*** Block opens ***
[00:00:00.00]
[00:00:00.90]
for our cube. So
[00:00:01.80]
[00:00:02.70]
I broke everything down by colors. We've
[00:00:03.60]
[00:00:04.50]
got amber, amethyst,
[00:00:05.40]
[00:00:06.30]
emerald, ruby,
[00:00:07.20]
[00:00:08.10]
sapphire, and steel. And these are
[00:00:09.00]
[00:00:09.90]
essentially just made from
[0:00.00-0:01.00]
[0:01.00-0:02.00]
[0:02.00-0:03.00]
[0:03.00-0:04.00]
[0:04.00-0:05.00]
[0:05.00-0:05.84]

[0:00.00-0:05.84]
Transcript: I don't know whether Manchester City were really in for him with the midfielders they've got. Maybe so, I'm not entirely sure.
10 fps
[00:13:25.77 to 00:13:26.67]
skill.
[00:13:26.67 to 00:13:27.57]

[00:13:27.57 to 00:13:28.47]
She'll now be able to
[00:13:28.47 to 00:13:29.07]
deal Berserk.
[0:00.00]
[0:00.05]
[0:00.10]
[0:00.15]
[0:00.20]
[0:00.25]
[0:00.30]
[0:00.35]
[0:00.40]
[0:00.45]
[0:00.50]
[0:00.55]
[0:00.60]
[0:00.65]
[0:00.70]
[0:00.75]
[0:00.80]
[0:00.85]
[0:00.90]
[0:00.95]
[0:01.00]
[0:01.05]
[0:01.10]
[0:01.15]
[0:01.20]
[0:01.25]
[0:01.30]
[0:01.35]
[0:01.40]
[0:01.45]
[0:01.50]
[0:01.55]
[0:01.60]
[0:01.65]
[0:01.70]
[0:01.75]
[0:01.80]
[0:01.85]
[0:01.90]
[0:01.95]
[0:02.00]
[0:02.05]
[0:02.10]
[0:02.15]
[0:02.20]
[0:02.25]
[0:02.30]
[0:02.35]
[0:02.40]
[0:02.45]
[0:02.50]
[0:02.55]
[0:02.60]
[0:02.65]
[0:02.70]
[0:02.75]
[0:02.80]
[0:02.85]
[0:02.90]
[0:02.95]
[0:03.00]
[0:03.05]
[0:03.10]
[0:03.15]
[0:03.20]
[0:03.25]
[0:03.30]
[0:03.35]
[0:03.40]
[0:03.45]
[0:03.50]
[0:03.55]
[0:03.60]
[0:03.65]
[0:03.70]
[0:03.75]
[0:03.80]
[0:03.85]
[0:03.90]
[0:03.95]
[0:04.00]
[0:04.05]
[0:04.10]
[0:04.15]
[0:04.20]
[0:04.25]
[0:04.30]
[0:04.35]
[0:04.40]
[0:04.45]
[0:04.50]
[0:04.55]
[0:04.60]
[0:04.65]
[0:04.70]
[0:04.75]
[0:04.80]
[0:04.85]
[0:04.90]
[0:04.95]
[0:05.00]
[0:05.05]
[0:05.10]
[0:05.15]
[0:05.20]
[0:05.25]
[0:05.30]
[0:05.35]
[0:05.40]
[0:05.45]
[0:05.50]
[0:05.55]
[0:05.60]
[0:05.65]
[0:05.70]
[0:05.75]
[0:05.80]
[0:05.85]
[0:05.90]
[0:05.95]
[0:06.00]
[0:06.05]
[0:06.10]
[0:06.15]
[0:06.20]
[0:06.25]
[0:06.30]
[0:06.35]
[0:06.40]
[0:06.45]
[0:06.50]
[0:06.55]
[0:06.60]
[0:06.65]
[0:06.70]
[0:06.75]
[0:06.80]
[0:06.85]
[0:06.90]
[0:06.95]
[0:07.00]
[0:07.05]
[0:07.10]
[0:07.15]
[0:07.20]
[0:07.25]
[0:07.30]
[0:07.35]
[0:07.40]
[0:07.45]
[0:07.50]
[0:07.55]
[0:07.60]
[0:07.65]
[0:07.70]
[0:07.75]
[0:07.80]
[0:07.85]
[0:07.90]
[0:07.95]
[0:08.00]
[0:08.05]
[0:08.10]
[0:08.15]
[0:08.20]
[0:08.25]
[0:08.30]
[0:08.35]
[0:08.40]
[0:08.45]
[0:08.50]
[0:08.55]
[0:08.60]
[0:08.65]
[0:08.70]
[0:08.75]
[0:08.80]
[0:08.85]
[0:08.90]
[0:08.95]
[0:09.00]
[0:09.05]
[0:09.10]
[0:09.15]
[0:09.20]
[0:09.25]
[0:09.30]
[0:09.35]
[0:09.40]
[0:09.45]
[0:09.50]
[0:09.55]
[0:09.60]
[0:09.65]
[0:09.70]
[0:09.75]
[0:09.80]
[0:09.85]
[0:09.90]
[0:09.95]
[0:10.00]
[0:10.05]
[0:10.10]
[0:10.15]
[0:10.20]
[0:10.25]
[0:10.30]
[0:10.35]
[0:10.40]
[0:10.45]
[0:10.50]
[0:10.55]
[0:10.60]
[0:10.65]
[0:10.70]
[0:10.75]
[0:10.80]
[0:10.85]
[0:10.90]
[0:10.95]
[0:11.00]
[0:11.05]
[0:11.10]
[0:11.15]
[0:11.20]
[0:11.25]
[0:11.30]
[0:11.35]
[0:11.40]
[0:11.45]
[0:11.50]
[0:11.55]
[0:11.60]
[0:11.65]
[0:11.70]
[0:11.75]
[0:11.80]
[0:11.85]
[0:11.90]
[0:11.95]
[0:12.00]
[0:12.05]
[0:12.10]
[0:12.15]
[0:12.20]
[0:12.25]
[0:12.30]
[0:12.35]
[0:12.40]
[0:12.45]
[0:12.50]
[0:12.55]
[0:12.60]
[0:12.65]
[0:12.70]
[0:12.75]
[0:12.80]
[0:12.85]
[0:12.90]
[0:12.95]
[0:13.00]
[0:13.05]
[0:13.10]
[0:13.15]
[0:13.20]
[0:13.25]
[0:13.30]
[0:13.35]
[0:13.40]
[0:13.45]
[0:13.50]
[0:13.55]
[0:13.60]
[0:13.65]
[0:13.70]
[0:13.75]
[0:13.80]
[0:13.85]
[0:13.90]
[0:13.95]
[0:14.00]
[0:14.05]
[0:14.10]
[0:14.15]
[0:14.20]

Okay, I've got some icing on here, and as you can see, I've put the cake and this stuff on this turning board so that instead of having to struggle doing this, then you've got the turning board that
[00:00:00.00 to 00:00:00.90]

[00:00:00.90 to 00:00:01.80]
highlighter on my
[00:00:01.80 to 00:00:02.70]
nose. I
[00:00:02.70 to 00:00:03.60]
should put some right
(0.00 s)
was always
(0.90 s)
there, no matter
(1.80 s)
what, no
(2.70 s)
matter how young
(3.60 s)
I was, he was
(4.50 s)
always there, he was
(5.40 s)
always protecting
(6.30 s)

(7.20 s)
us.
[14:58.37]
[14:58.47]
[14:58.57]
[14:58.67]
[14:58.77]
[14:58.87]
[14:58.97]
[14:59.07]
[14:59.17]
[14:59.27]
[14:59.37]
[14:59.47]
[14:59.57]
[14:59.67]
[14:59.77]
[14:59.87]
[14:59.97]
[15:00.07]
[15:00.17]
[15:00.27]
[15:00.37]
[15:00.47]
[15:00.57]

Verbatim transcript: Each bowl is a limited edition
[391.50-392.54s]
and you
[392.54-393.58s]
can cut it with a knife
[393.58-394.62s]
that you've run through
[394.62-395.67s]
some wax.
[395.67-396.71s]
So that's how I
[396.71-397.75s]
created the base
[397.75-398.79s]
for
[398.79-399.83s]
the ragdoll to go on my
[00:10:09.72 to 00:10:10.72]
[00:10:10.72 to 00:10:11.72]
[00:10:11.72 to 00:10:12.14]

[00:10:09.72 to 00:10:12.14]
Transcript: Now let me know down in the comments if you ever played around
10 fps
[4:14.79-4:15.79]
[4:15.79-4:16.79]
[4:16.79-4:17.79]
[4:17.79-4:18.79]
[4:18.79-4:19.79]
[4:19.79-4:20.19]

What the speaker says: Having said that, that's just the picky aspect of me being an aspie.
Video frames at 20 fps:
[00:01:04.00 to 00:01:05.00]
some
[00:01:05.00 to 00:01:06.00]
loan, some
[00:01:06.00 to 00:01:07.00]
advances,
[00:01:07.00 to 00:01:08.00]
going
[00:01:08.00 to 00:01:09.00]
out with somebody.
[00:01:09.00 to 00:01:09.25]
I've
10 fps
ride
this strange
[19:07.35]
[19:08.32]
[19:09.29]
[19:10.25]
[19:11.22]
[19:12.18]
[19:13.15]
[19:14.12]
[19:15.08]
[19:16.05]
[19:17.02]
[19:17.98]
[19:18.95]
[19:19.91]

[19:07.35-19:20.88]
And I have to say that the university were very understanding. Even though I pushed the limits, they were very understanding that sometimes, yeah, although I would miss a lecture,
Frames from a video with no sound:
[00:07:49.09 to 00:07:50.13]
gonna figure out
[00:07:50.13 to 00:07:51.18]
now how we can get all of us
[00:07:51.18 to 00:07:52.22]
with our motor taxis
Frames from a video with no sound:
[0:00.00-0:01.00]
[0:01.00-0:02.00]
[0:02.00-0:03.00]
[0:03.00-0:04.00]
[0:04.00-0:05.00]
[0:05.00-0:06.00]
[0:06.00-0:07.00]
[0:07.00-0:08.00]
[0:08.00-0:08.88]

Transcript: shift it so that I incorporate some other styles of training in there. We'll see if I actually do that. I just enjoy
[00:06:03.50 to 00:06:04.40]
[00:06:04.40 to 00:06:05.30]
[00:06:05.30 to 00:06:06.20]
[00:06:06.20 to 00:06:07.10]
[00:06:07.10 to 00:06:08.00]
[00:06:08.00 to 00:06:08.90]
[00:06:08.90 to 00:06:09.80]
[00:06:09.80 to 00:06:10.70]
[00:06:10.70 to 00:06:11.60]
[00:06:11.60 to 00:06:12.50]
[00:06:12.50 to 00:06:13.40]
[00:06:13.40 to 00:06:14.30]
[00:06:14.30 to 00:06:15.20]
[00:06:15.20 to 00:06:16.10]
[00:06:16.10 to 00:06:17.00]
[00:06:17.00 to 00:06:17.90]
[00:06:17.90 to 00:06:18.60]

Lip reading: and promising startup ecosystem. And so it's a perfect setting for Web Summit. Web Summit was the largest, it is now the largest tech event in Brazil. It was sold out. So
*** Block closes ***
BRIEF
All lines from the one with "[00:06:12.50 to 00:06:13.40]" through the final line above are to be quoted exactly; quote no other line.

TASK OUTPUT
[00:06:12.50 to 00:06:13.40]
[00:06:13.40 to 00:06:14.30]
[00:06:14.30 to 00:06:15.20]
[00:06:15.20 to 00:06:16.10]
[00:06:16.10 to 00:06:17.00]
[00:06:17.00 to 00:06:17.90]
[00:06:17.90 to 00:06:18.60]

Lip reading: and promising startup ecosystem. And so it's a perfect setting for Web Summit. Web Summit was the largest, it is now the largest tech event in Brazil. It was sold out. So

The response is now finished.